Metadata-Version: 2.4
Name: dousatsu
Version: 0.1.3
Summary: Utility functions for proteomics data analysis
Author-email: Pedrioli Patrick <pedrioli@gmail.com>
License: LICENSE
Description-Content-Type: text/markdown
License-File: LICENSE
Requires-Dist: numpy
Requires-Dist: pandas
Requires-Dist: scikit-learn
Requires-Dist: seaborn
Requires-Dist: pyteomics
Requires-Dist: statsmodels
Requires-Dist: plotly
Requires-Dist: networkx
Requires-Dist: scipy
Requires-Dist: matplotlib
Provides-Extra: dev
Requires-Dist: pre-commit; extra == "dev"
Requires-Dist: build; extra == "dev"
Requires-Dist: twine; extra == "dev"
Requires-Dist: deptry; extra == "dev"
Requires-Dist: tox; extra == "dev"
Dynamic: license-file

# Dousatsu

Dousatsu is a Python library for the analysis of quantitative mass spectrometry-based proteomics data. It provides a set of tools for feature preprocessing, analysis, selection, and visualization, enabling a comprehensive workflow from raw data to biological insights.

The library is designed to be modular and easy to use, with a focus on integrating with the scientific Python ecosystem, including pandas, numpy, scikit-learn, and statsmodels.

## Core Modules

Dousatsu is organized into four main modules, each addressing a specific step in the proteomics data analysis pipeline:

### `feature_preprocessing`

This module provides a suite of tools for cleaning, normalizing, and transforming raw proteomics data into an analysis-ready format. Key functionalities include:

-   **Data Loading:** Functions to load data from common proteomics software outputs like TRIC, Diann, and Spectronaut.
-   **Data Cleaning:** Transformers to remove contaminants, non-proteotypic peptides, and low-quality data based on intensity and q-value cutoffs.
-   **Data Formatting:** Tools to reshape data from wide to long format and to standardize column names.
-   **Normalization:** Methods for median and quantile normalization to correct for systematic variations between samples.
-   **Missing Value Imputation:** Strategies to handle missing values, a common issue in proteomics data.

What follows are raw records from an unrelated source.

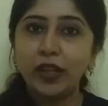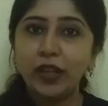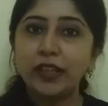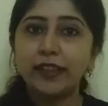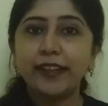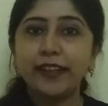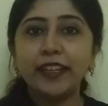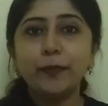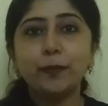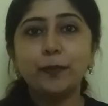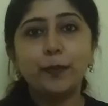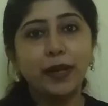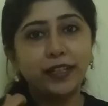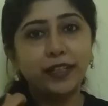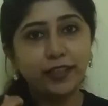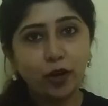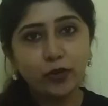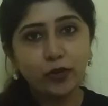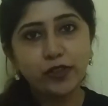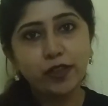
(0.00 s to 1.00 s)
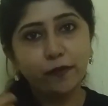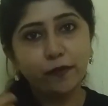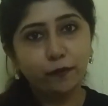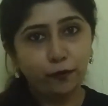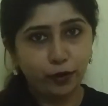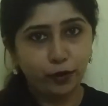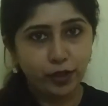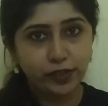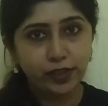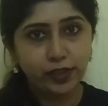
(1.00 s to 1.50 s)
then he picked out some
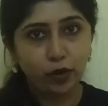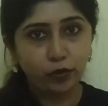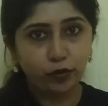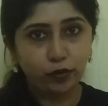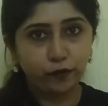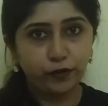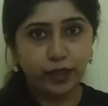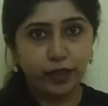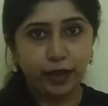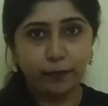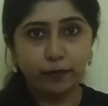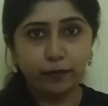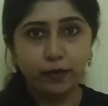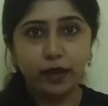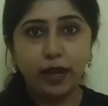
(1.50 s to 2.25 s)
words out of them,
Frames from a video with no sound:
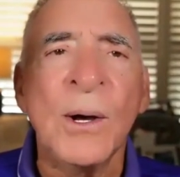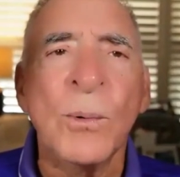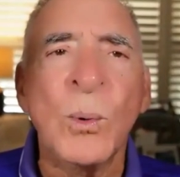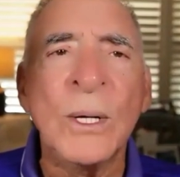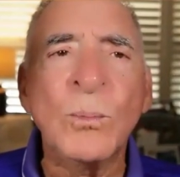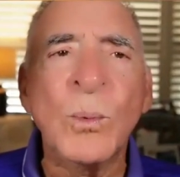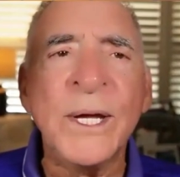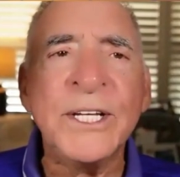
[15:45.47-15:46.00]

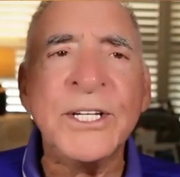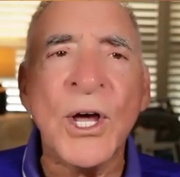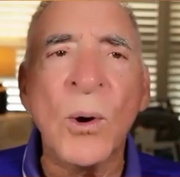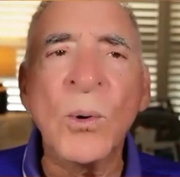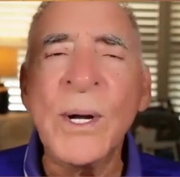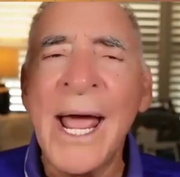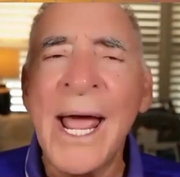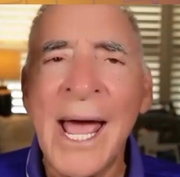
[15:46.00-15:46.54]
when we
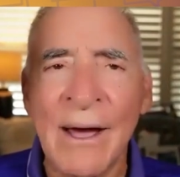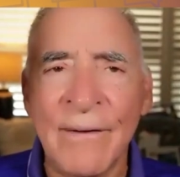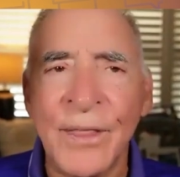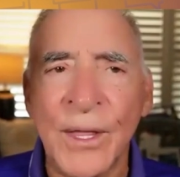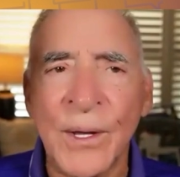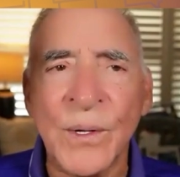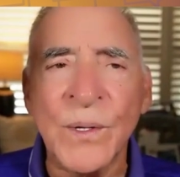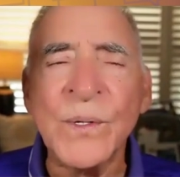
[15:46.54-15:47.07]
don't have
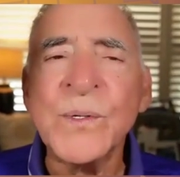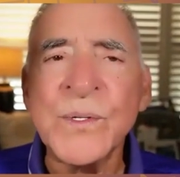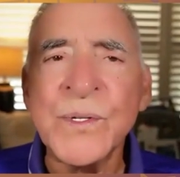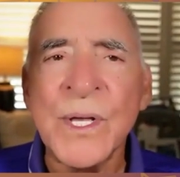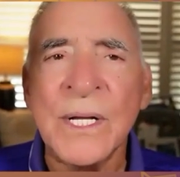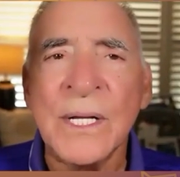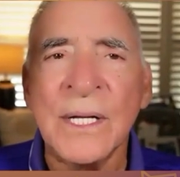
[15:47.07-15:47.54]
those,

The preprocessing steps are implemented as scikit-learn compatible transformers, allowing them to be chained together in a `Pipeline`.

### `feature_analysis`

Once the data is preprocessed, this module offers functions for statistical analysis to identify differentially abundant proteins or peptides. Features include:

-   **Statistical Tests:** Implementation of two-sample t-tests with corrections for multiple testing (e.g., Benjamini-Hochberg).
-   **Fold Change Calculation:** Functions to calculate log2 fold changes between different conditions.
-   **Correlation Analysis:** Tools to assess the correlation between technical replicates.

### `feature_selection`

This module helps in identifying the most informative features (peptides or proteins) for building predictive models or for biomarker discovery. It includes:

-   **Recursive Feature Elimination (RFE):** A cross-validated RFE implementation to select the most stable and predictive features.
-   **Visualization:** Functions to visualize the results of the feature selection process.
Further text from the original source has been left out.